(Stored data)
○ ○ ○ ○ ○
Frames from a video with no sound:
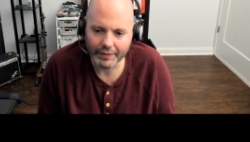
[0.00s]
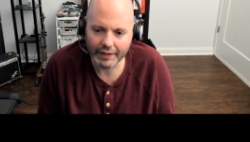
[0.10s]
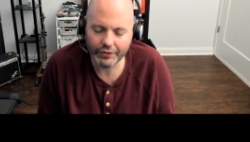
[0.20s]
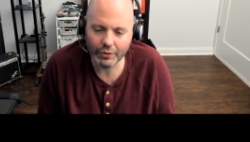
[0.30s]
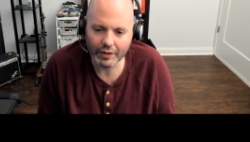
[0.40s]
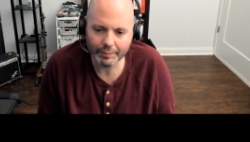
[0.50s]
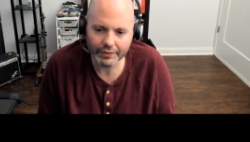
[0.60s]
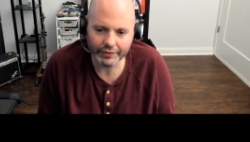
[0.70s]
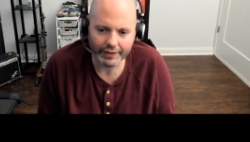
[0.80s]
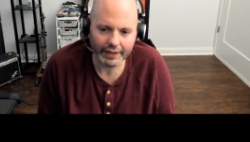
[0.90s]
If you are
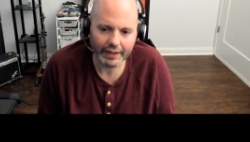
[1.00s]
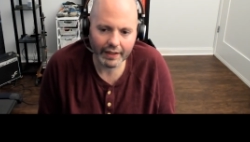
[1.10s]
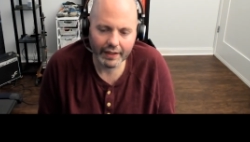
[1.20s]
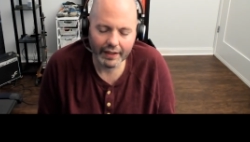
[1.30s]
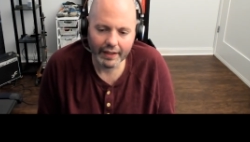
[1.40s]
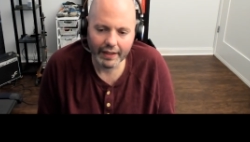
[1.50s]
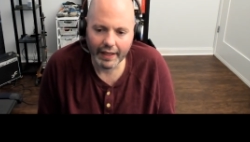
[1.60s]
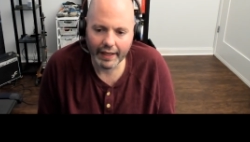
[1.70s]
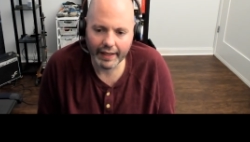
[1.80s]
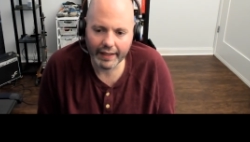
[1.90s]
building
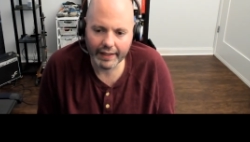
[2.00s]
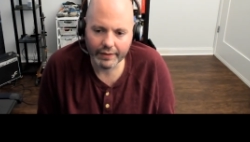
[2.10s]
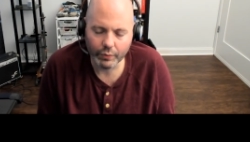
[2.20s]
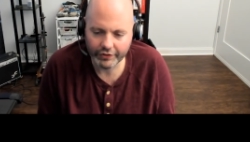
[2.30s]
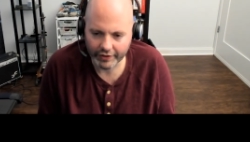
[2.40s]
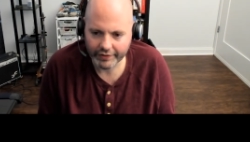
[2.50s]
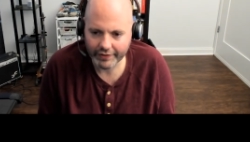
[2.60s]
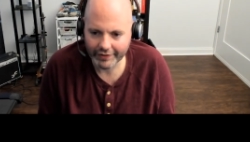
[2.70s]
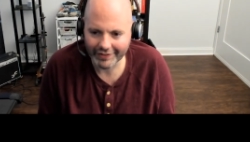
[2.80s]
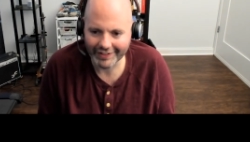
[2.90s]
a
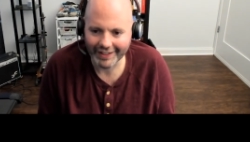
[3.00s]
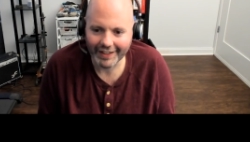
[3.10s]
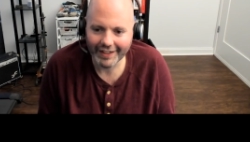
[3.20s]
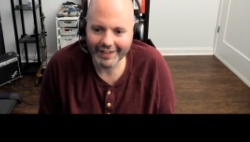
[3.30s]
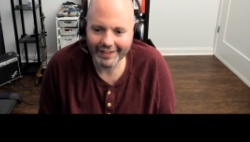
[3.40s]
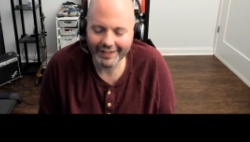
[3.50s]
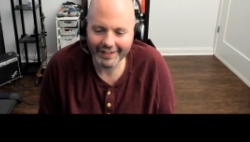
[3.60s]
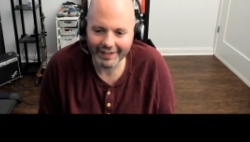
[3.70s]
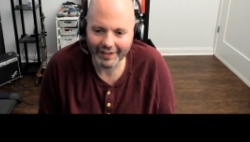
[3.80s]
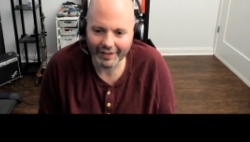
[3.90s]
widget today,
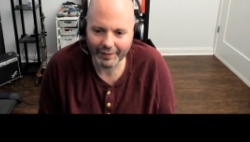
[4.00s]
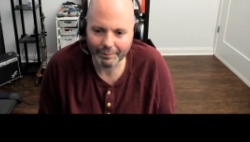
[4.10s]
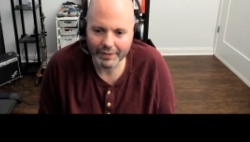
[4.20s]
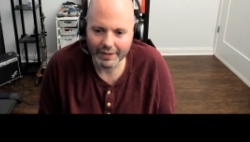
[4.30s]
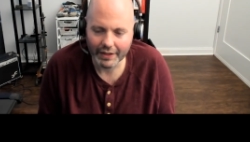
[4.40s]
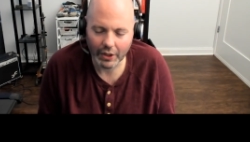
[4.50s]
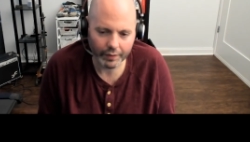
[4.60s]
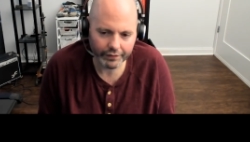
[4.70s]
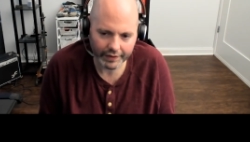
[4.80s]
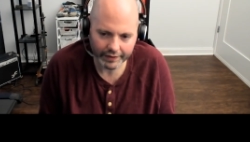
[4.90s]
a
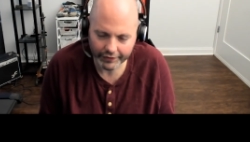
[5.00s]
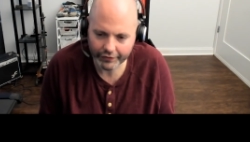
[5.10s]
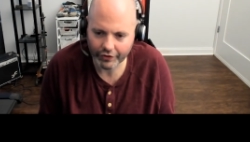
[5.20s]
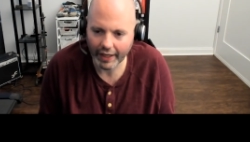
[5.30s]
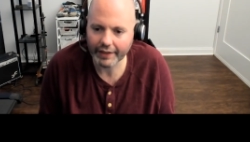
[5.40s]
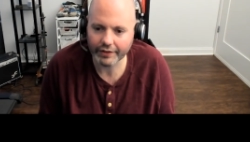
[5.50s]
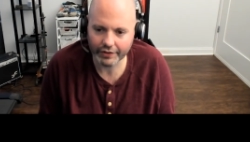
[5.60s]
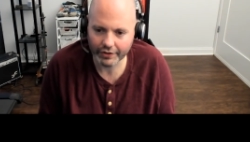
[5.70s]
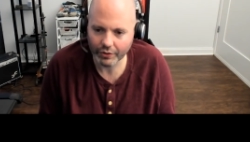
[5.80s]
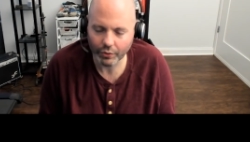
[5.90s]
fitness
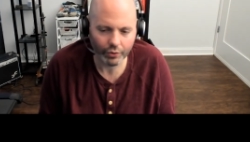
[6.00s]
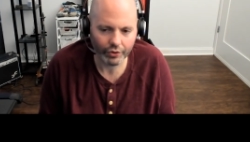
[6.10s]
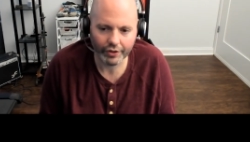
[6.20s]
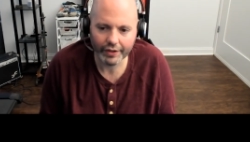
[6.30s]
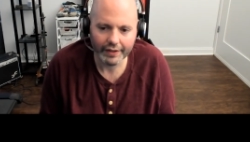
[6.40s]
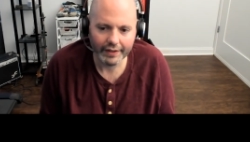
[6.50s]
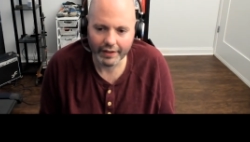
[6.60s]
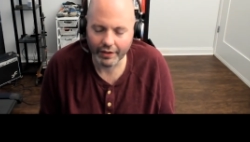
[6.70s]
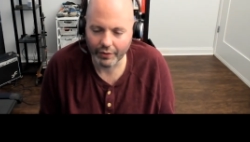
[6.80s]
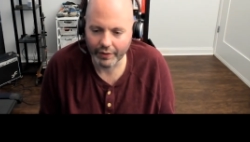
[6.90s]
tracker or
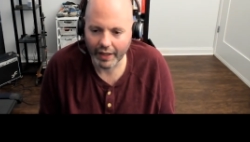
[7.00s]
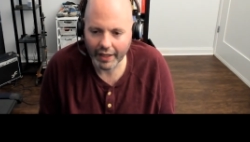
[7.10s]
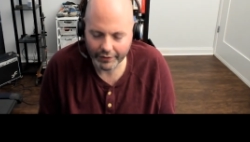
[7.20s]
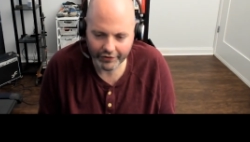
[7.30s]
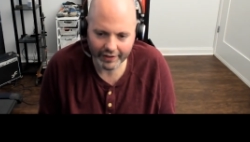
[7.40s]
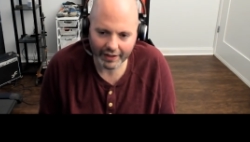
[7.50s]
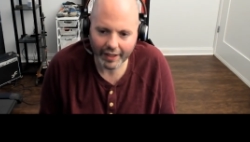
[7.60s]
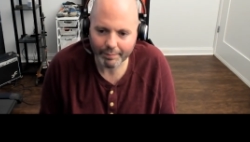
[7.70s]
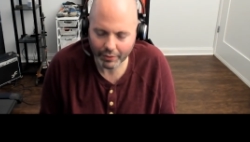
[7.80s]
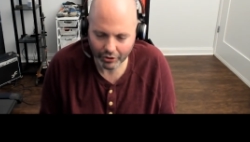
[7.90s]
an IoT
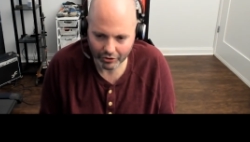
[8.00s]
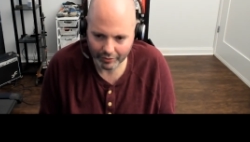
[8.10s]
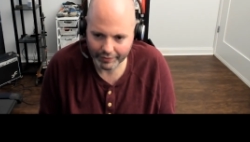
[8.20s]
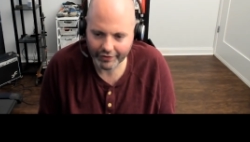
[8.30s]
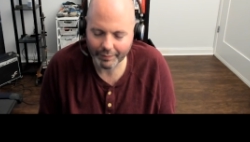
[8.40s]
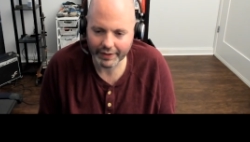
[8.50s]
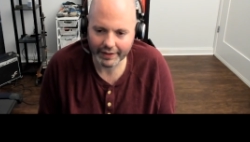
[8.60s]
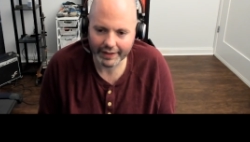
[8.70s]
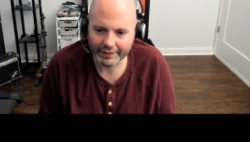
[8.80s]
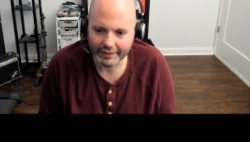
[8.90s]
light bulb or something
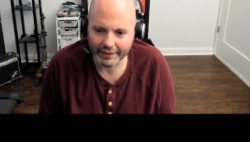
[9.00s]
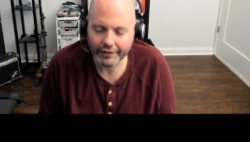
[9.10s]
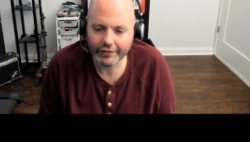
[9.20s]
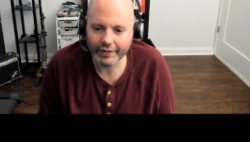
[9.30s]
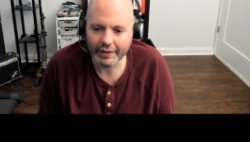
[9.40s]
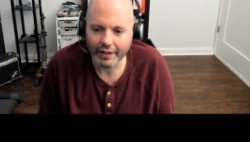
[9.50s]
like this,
○ ○ ○ ○ ○
Prompt: Would you return the records exactly as written, minus any image?

Solution:
Frames from a video with no sound:
[0.00s]
[0.10s]
[0.20s]
[0.30s]
[0.40s]
[0.50s]
[0.60s]
[0.70s]
[0.80s]
[0.90s]
If you are
[1.00s]
[1.10s]
[1.20s]
[1.30s]
[1.40s]
[1.50s]
[1.60s]
[1.70s]
[1.80s]
[1.90s]
building
[2.00s]
[2.10s]
[2.20s]
[2.30s]
[2.40s]
[2.50s]
[2.60s]
[2.70s]
[2.80s]
[2.90s]
a
[3.00s]
[3.10s]
[3.20s]
[3.30s]
[3.40s]
[3.50s]
[3.60s]
[3.70s]
[3.80s]
[3.90s]
widget today,
[4.00s]
[4.10s]
[4.20s]
[4.30s]
[4.40s]
[4.50s]
[4.60s]
[4.70s]
[4.80s]
[4.90s]
a
[5.00s]
[5.10s]
[5.20s]
[5.30s]
[5.40s]
[5.50s]
[5.60s]
[5.70s]
[5.80s]
[5.90s]
fitness
[6.00s]
[6.10s]
[6.20s]
[6.30s]
[6.40s]
[6.50s]
[6.60s]
[6.70s]
[6.80s]
[6.90s]
tracker or
[7.00s]
[7.10s]
[7.20s]
[7.30s]
[7.40s]
[7.50s]
[7.60s]
[7.70s]
[7.80s]
[7.90s]
an IoT
[8.00s]
[8.10s]
[8.20s]
[8.30s]
[8.40s]
[8.50s]
[8.60s]
[8.70s]
[8.80s]
[8.90s]
light bulb or something
[9.00s]
[9.10s]
[9.20s]
[9.30s]
[9.40s]
[9.50s]
like this,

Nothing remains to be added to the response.